Recall that, by definition, the fake stable manifold $W^{s}_{n}(x)$ is given by taking a curve $\gamma_{n}$ tangent to the distribution $\widetilde{V}_{n}$ from Lemma B.8 and letting $W^{s}_{n}(x)$ equal $(f^{n}_{\omega})^{-1}(\gamma_{n})$ restricted to a segment of length $\delta_{0}$ about $x$ where $\delta_{0}$ is chosen as in Proposition B.10. Note that we need not take the $\delta_{0}$ in this proposition to be the same as the one in Proposition B.10. Indeed, at certain points in the analysis below it may be convenient to decrease $\delta_{0}$ in a way that depends only on the parameters of the proposition.

The proposition is comparing $(f^{n}_{\omega})^{-1}(\gamma_{n})$ and $(f^{n+1}_{\omega})^{-1}(\gamma_{n+1})$ . As in previous sections, we will view both of these curves as graphs of functions from $E^{u}$ to $E^{s}$ in the Lyapunov charts.
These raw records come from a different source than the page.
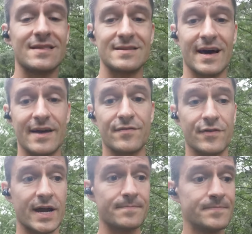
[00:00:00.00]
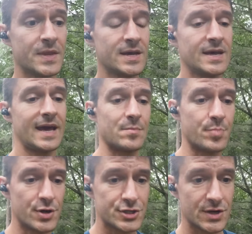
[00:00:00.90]
the diaphragm
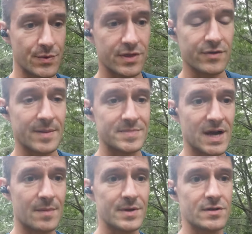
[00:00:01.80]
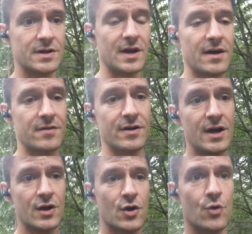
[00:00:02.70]
and pushing with your abdominal and other
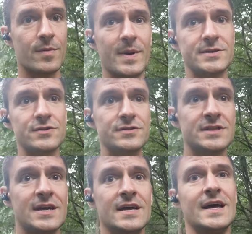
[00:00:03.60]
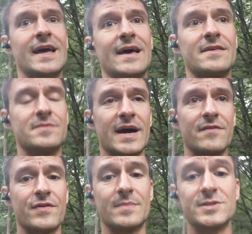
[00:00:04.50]
core muscles, and the
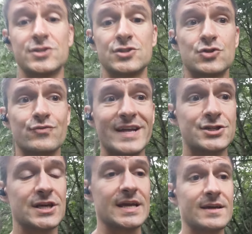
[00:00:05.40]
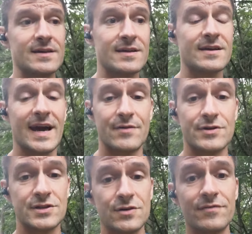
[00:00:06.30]
diaphragm is stretching,
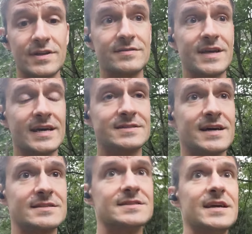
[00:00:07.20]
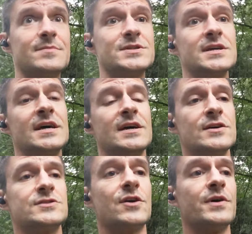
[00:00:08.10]
counterintuitive as that seems.
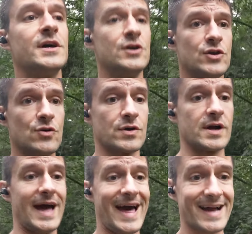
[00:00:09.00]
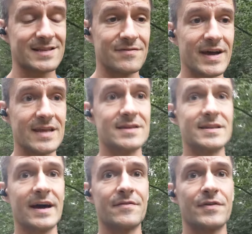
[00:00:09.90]
So you're activating the
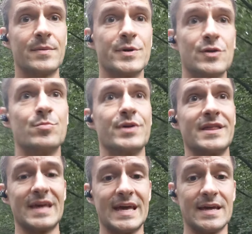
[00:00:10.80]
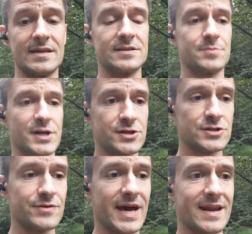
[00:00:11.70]
diaphragm when you breathe in as much
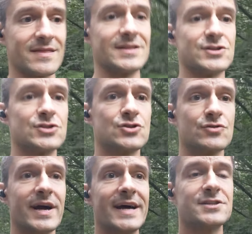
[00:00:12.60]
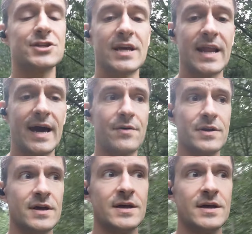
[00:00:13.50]
as you can and then stretching it out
In this proof we will work with the splitting into stable and unstable subspaces for the subspaces defined by the associated splitting for $Df^{n}_{\omega}$ rather than $Df^{n+1}_{\omega}$ . Recall that $E^{s}_{n}$ denotes the most contracted subspace for $Df^{n}_{\omega}$ and $E^{s}_{n+1}$ denotes the most contracted subspace for $Df^{n+1}_{\omega}$ .
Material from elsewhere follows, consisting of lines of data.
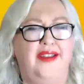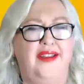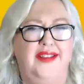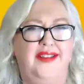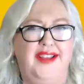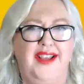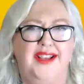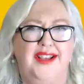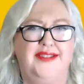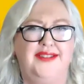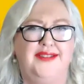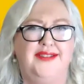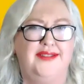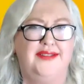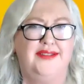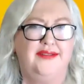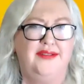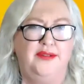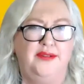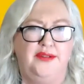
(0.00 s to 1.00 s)
in
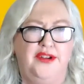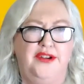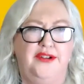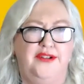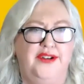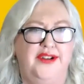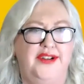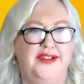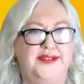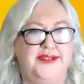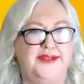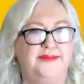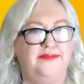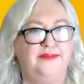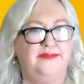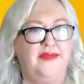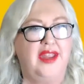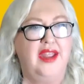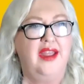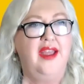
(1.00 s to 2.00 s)
case you're curious.
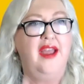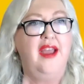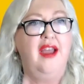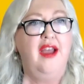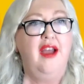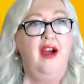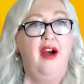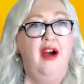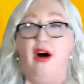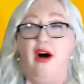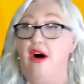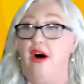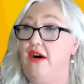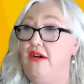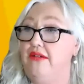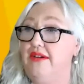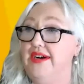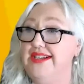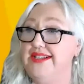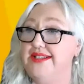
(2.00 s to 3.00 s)

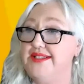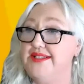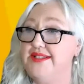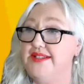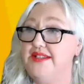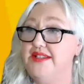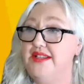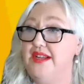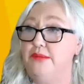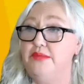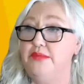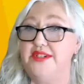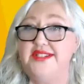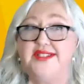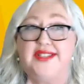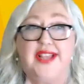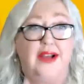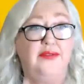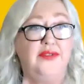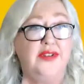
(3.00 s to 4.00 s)
All right, number
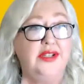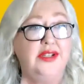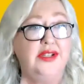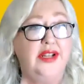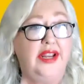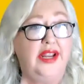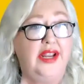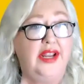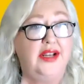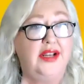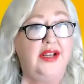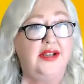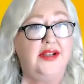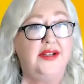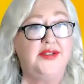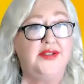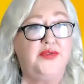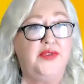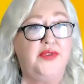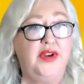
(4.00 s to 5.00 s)
seven
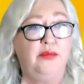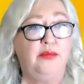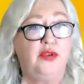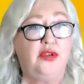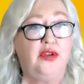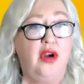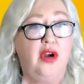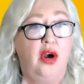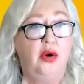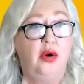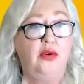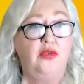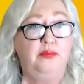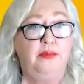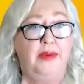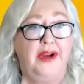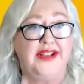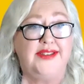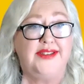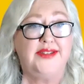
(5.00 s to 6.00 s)
is Greenwood Cove
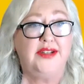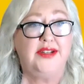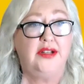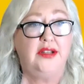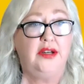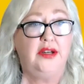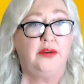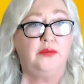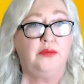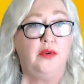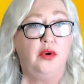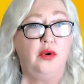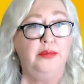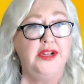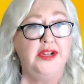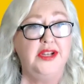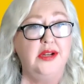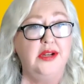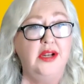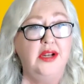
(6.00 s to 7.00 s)
by Celia
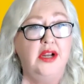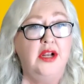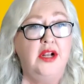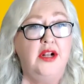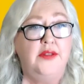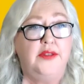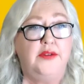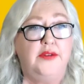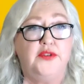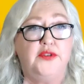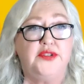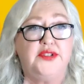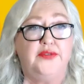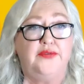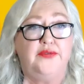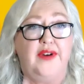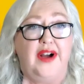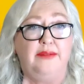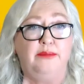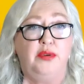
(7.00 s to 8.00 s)
Roman. The first
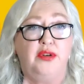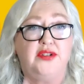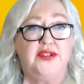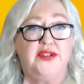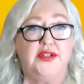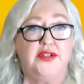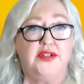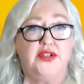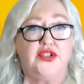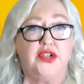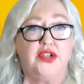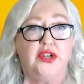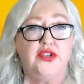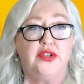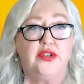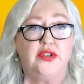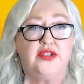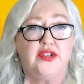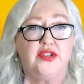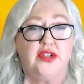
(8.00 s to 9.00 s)
of five books in
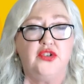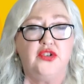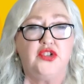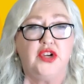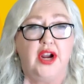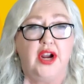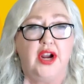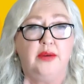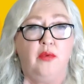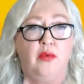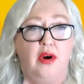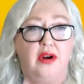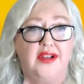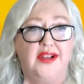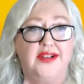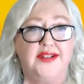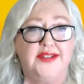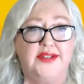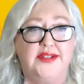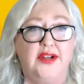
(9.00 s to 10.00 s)
the Sunshine
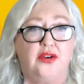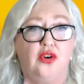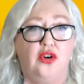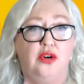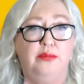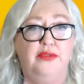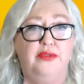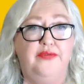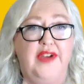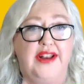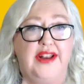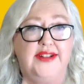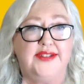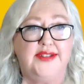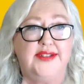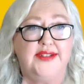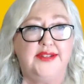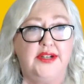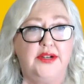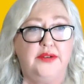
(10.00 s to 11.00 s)
Walking Stick Urban
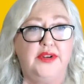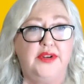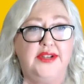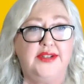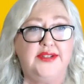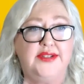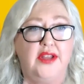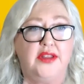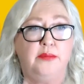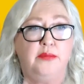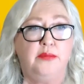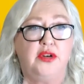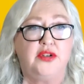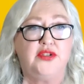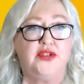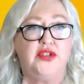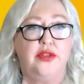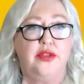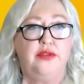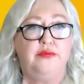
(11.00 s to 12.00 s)
Fantasy series. The other
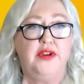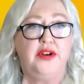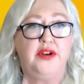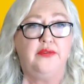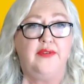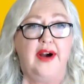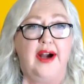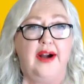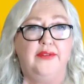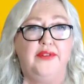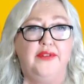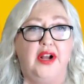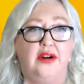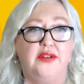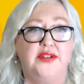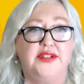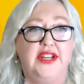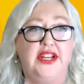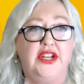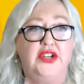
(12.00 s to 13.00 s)
books are $3 to
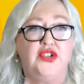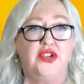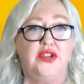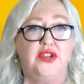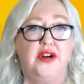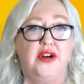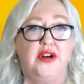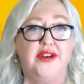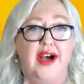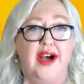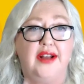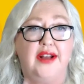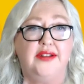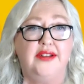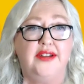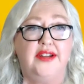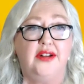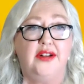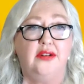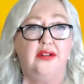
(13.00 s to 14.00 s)
$5 each, and they're not
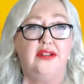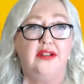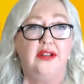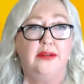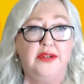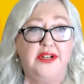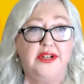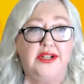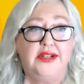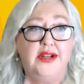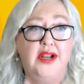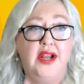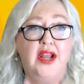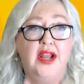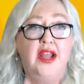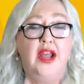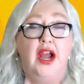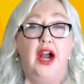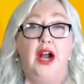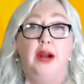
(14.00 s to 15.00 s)
in Kindle Unlimited.
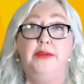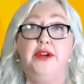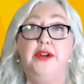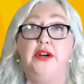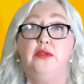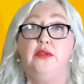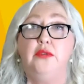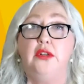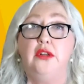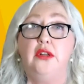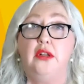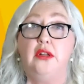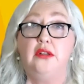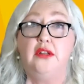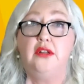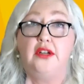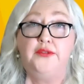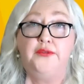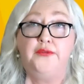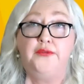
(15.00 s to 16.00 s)
Amira
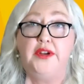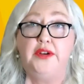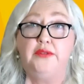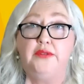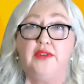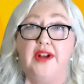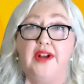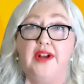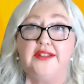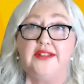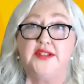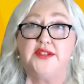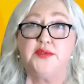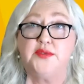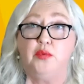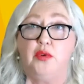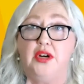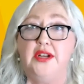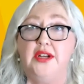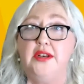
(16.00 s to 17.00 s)
Lutfi read
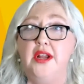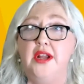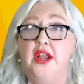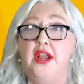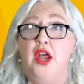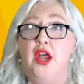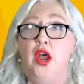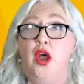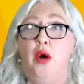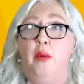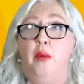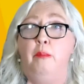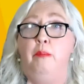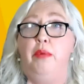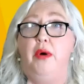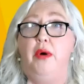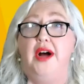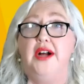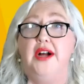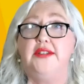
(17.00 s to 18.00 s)
this one,
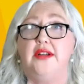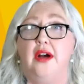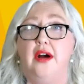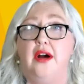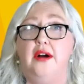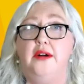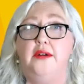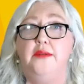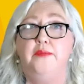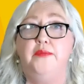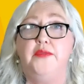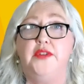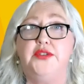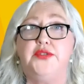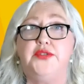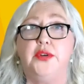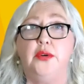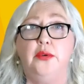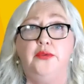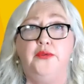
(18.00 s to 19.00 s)
but
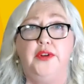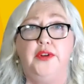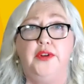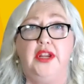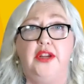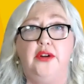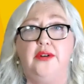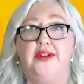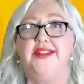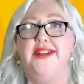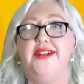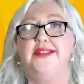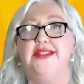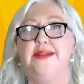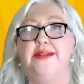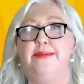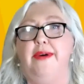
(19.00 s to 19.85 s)
Sophie, you can tell us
In the Lyapunov charts at $f^{j}_{\omega}(x)$ , we write $(f^{n-j}_{\sigma^{j}(\omega)})^{-1}(\gamma_{n})$ as the graph of the function $\phi^{1}_{j}$ and we write $(f^{n-j+1}_{\sigma^{j}(\omega)})^{-1}(\gamma_{n+1})$ as the graph of $\phi^{2}_{j}(x)$ . Let $e^{\Lambda}$ be an upper bound on $\|Df_{i}\|$ , $1\leq i\leq m$ , with $\Lambda>100$ .

With respect to the Lyapunov metrics, we use the similar choices as in previous arguments, specifically Proposition A.15, and thereby obtain essentially identical intermediate estimates. View the sequence of maps $f_{\omega}^{j}$ as being reversed tempered starting at $f^{n+1}_{\omega}(x)$ and ending at $x$ . So, set $\lambda^{\prime}=.9999\lambda$ and take the finite time Lyapunov metrics as in Lemma A.1 for this sequence. In particular, note that from the construction of the Lyapunov metrics, the $e^{O(\epsilon n)}$ bound on the $C^{2}$ norm of the curves $\gamma_{n}$ from Lemma B.8 and the angle $\widetilde{V}_{n}$ makes with $V_{n}$ of $\displaystyle O\left(e^{O(-\epsilon n)}\right)$ combine to show that there exist $C_{2},\nu>0$ such that $\|\phi^{1}_{n}\|_{1},\|\phi^{2}_{n}\|_{1}\leq C_{2}e^{\nu\epsilon n}$ . We now proceed with the proof.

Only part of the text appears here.